> Records supplied
──────

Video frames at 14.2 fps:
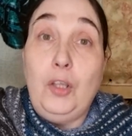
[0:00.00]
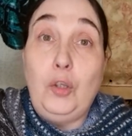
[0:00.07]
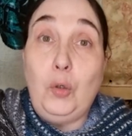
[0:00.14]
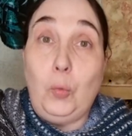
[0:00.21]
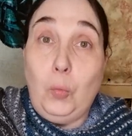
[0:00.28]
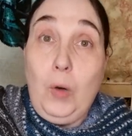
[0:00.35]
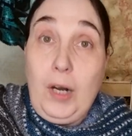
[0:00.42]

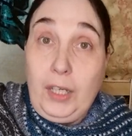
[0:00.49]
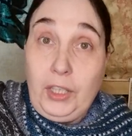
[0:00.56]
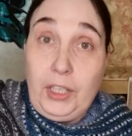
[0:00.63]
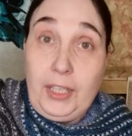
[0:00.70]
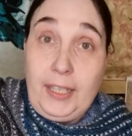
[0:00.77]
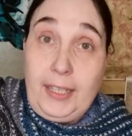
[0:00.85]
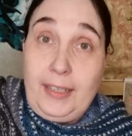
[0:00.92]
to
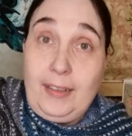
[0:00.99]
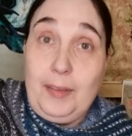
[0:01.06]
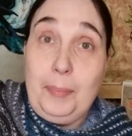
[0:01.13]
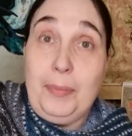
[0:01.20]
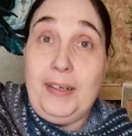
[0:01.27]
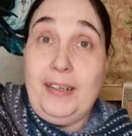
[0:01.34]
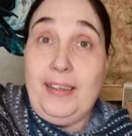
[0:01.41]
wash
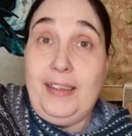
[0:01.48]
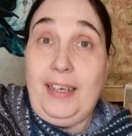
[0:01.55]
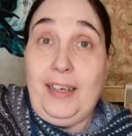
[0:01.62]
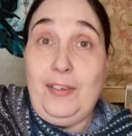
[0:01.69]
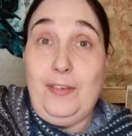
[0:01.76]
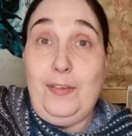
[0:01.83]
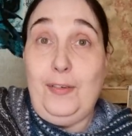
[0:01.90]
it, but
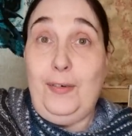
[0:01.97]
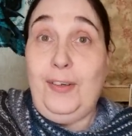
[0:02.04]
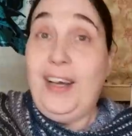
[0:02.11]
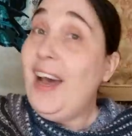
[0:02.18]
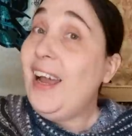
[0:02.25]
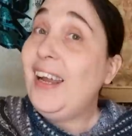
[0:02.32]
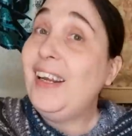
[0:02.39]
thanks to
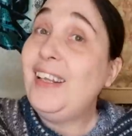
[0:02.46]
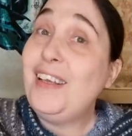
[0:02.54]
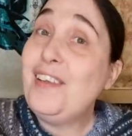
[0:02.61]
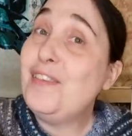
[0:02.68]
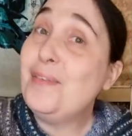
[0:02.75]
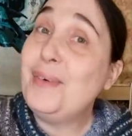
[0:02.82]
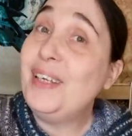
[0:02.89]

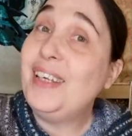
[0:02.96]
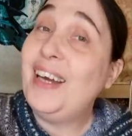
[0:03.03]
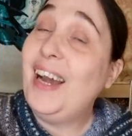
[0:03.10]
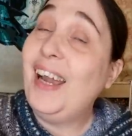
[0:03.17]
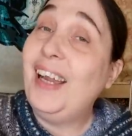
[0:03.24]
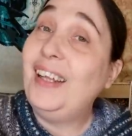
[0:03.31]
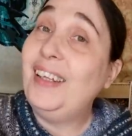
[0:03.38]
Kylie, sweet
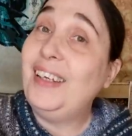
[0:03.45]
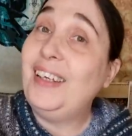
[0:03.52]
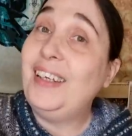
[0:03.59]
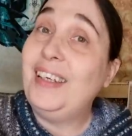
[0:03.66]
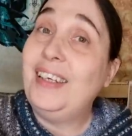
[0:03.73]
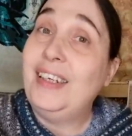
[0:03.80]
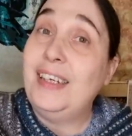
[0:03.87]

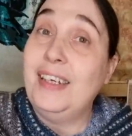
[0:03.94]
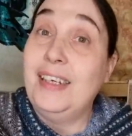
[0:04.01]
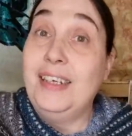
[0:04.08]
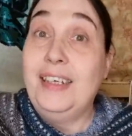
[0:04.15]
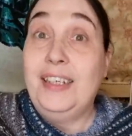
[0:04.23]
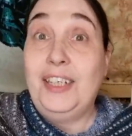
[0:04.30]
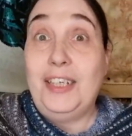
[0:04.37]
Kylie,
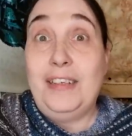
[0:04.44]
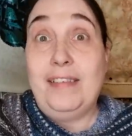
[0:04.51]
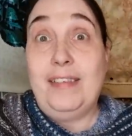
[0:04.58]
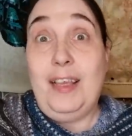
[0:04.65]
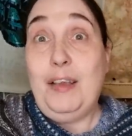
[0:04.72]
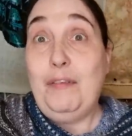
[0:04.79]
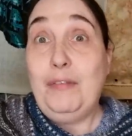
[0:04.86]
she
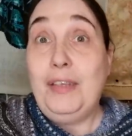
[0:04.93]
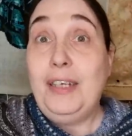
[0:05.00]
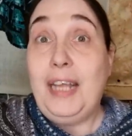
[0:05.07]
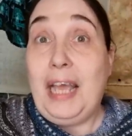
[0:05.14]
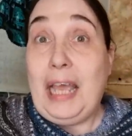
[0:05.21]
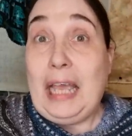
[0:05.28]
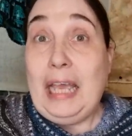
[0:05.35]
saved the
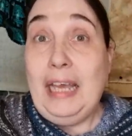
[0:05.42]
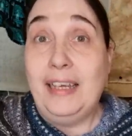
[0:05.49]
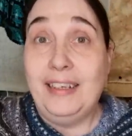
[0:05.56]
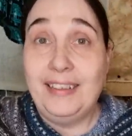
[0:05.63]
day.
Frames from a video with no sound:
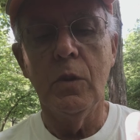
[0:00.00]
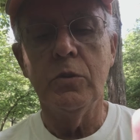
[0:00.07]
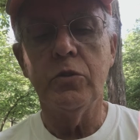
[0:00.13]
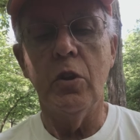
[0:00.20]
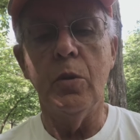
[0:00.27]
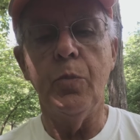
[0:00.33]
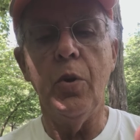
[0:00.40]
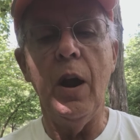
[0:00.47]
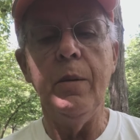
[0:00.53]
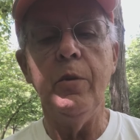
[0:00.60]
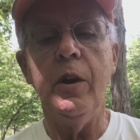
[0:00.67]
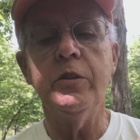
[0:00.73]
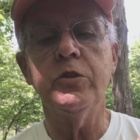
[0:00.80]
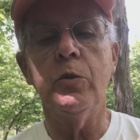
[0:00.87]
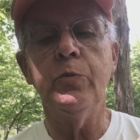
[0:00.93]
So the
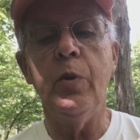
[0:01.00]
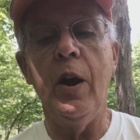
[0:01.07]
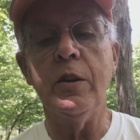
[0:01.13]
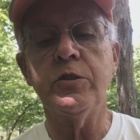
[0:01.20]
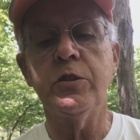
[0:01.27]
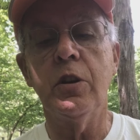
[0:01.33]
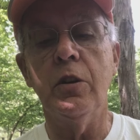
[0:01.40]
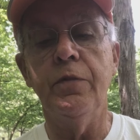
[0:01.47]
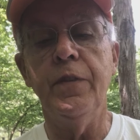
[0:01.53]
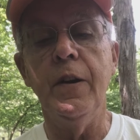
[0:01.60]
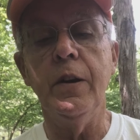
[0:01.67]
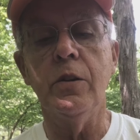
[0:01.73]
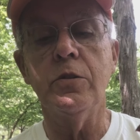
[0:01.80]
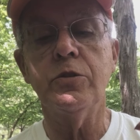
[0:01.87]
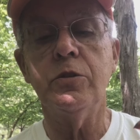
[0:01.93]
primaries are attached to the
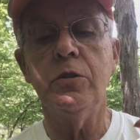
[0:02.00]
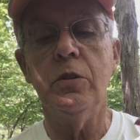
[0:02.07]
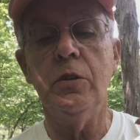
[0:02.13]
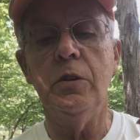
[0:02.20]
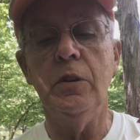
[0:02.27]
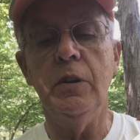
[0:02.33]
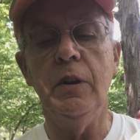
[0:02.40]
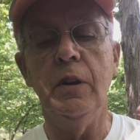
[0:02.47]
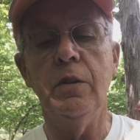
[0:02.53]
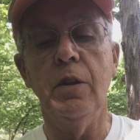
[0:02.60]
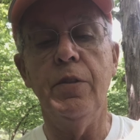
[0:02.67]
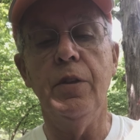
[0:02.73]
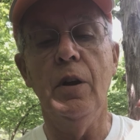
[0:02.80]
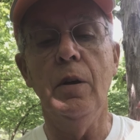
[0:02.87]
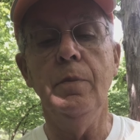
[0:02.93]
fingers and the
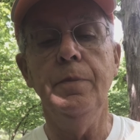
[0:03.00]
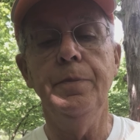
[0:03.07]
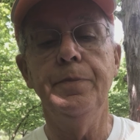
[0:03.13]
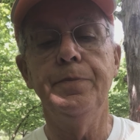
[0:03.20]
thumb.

──────

> How to complete this task
Could you output the entire listing verbatim while omitting its pictures?

> Final answer
Video frames at 14.2 fps:
[0:00.00]
[0:00.07]
[0:00.14]
[0:00.21]
[0:00.28]
[0:00.35]
[0:00.42]

[0:00.49]
[0:00.56]
[0:00.63]
[0:00.70]
[0:00.77]
[0:00.85]
[0:00.92]
to
[0:00.99]
[0:01.06]
[0:01.13]
[0:01.20]
[0:01.27]
[0:01.34]
[0:01.41]
wash
[0:01.48]
[0:01.55]
[0:01.62]
[0:01.69]
[0:01.76]
[0:01.83]
[0:01.90]
it, but
[0:01.97]
[0:02.04]
[0:02.11]
[0:02.18]
[0:02.25]
[0:02.32]
[0:02.39]
thanks to
[0:02.46]
[0:02.54]
[0:02.61]
[0:02.68]
[0:02.75]
[0:02.82]
[0:02.89]

[0:02.96]
[0:03.03]
[0:03.10]
[0:03.17]
[0:03.24]
[0:03.31]
[0:03.38]
Kylie, sweet
[0:03.45]
[0:03.52]
[0:03.59]
[0:03.66]
[0:03.73]
[0:03.80]
[0:03.87]

[0:03.94]
[0:04.01]
[0:04.08]
[0:04.15]
[0:04.23]
[0:04.30]
[0:04.37]
Kylie,
[0:04.44]
[0:04.51]
[0:04.58]
[0:04.65]
[0:04.72]
[0:04.79]
[0:04.86]
she
[0:04.93]
[0:05.00]
[0:05.07]
[0:05.14]
[0:05.21]
[0:05.28]
[0:05.35]
saved the
[0:05.42]
[0:05.49]
[0:05.56]
[0:05.63]
day.
Frames from a video with no sound:
[0:00.00]
[0:00.07]
[0:00.13]
[0:00.20]
[0:00.27]
[0:00.33]
[0:00.40]
[0:00.47]
[0:00.53]
[0:00.60]
[0:00.67]
[0:00.73]
[0:00.80]
[0:00.87]
[0:00.93]
So the
[0:01.00]
[0:01.07]
[0:01.13]
[0:01.20]
[0:01.27]
[0:01.33]
[0:01.40]
[0:01.47]
[0:01.53]
[0:01.60]
[0:01.67]
[0:01.73]
[0:01.80]
[0:01.87]
[0:01.93]
primaries are attached to the
[0:02.00]
[0:02.07]
[0:02.13]
[0:02.20]
[0:02.27]
[0:02.33]
[0:02.40]
[0:02.47]
[0:02.53]
[0:02.60]
[0:02.67]
[0:02.73]
[0:02.80]
[0:02.87]
[0:02.93]
fingers and the
[0:03.00]
[0:03.07]
[0:03.13]
[0:03.20]
thumb.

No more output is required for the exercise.